*** Extracted material
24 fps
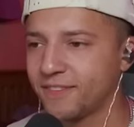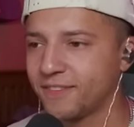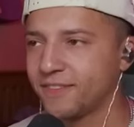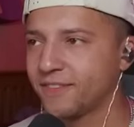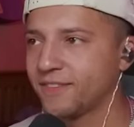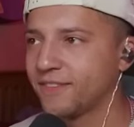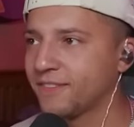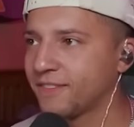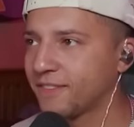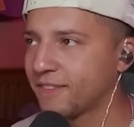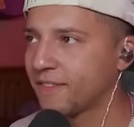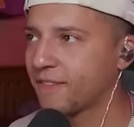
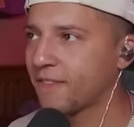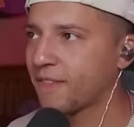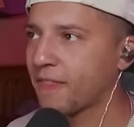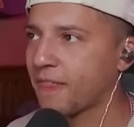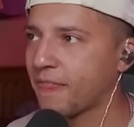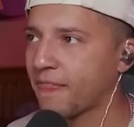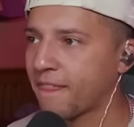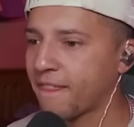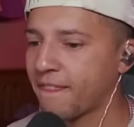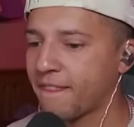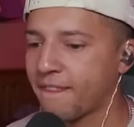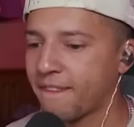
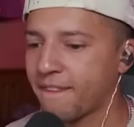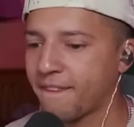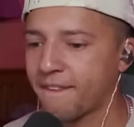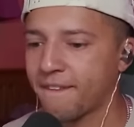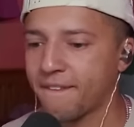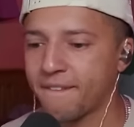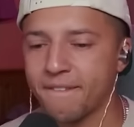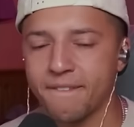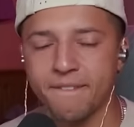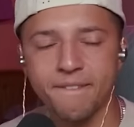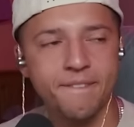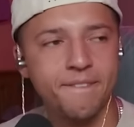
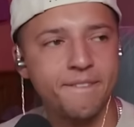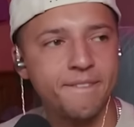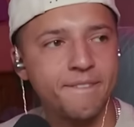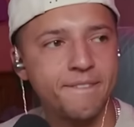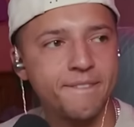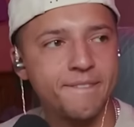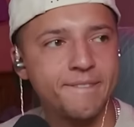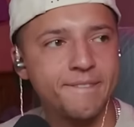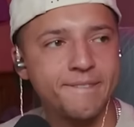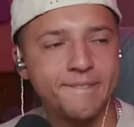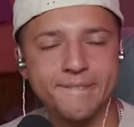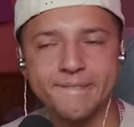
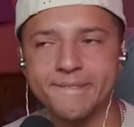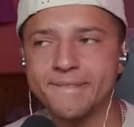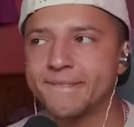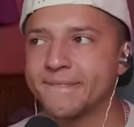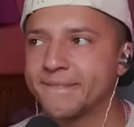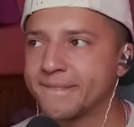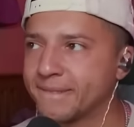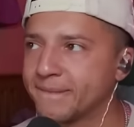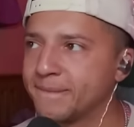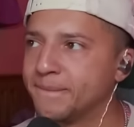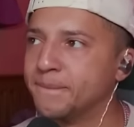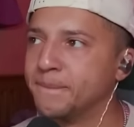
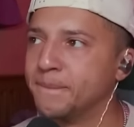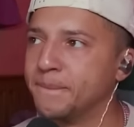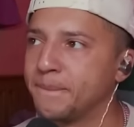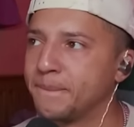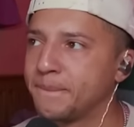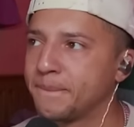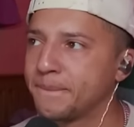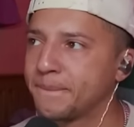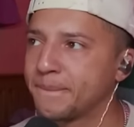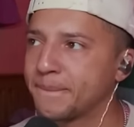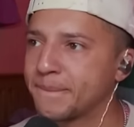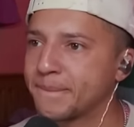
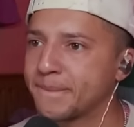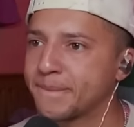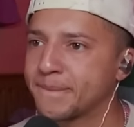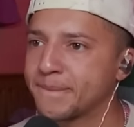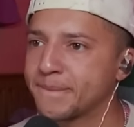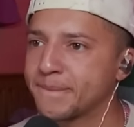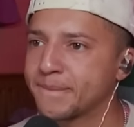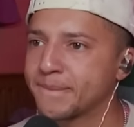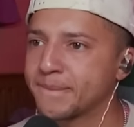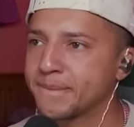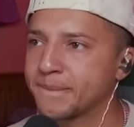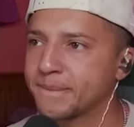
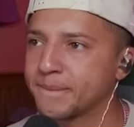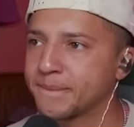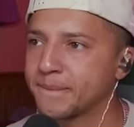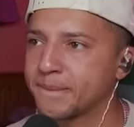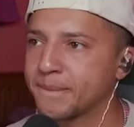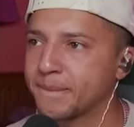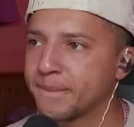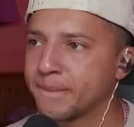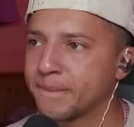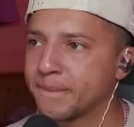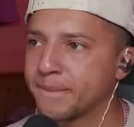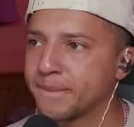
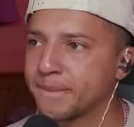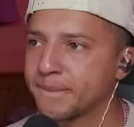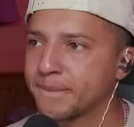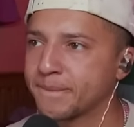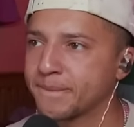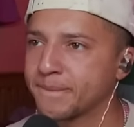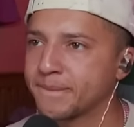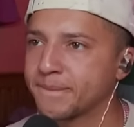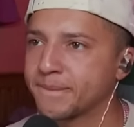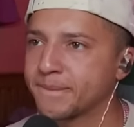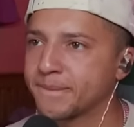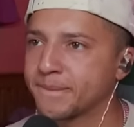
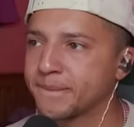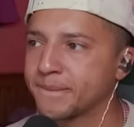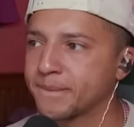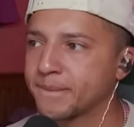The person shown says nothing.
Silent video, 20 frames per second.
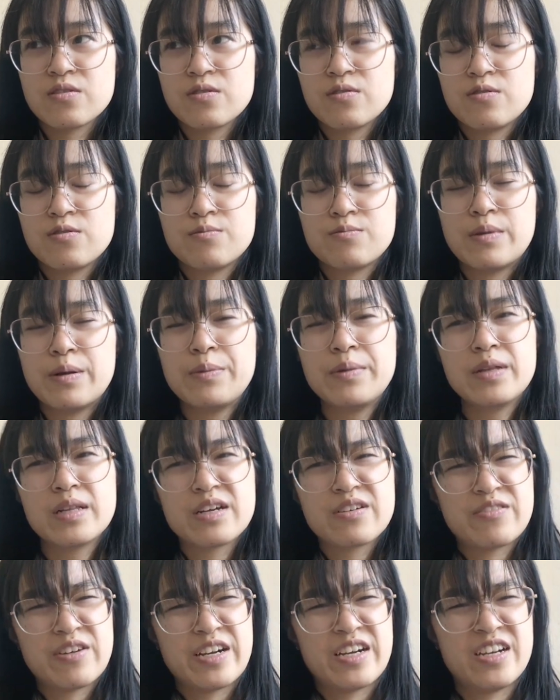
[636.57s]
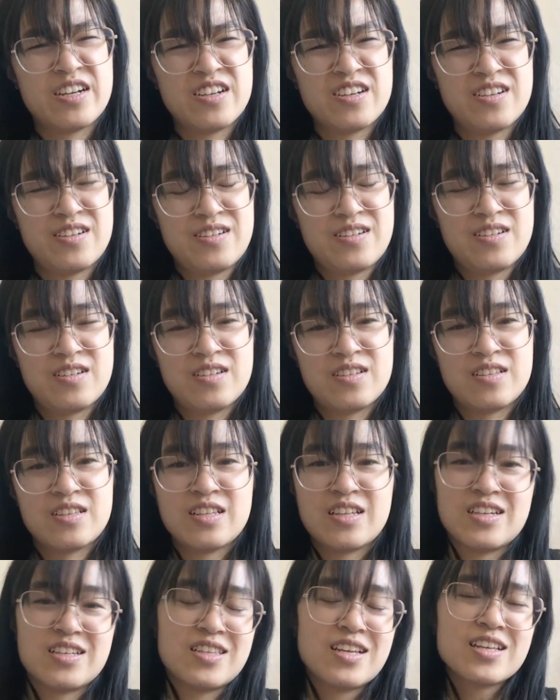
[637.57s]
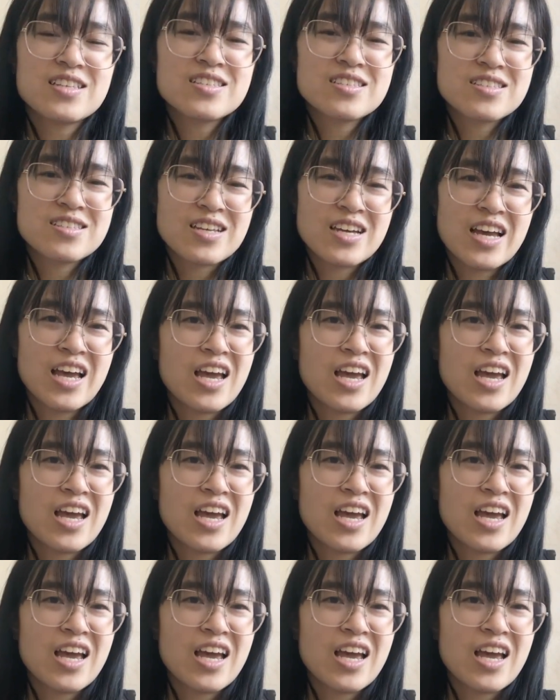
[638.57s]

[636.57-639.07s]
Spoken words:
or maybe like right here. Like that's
******
Task description: Copy out the entries exactly as they stand, omitting the images.

Written solution:
24 fps
The person shown says nothing.
Silent video, 20 frames per second.
[636.57s]
[637.57s]
[638.57s]

[636.57-639.07s]
Spoken words:
or maybe like right here. Like that's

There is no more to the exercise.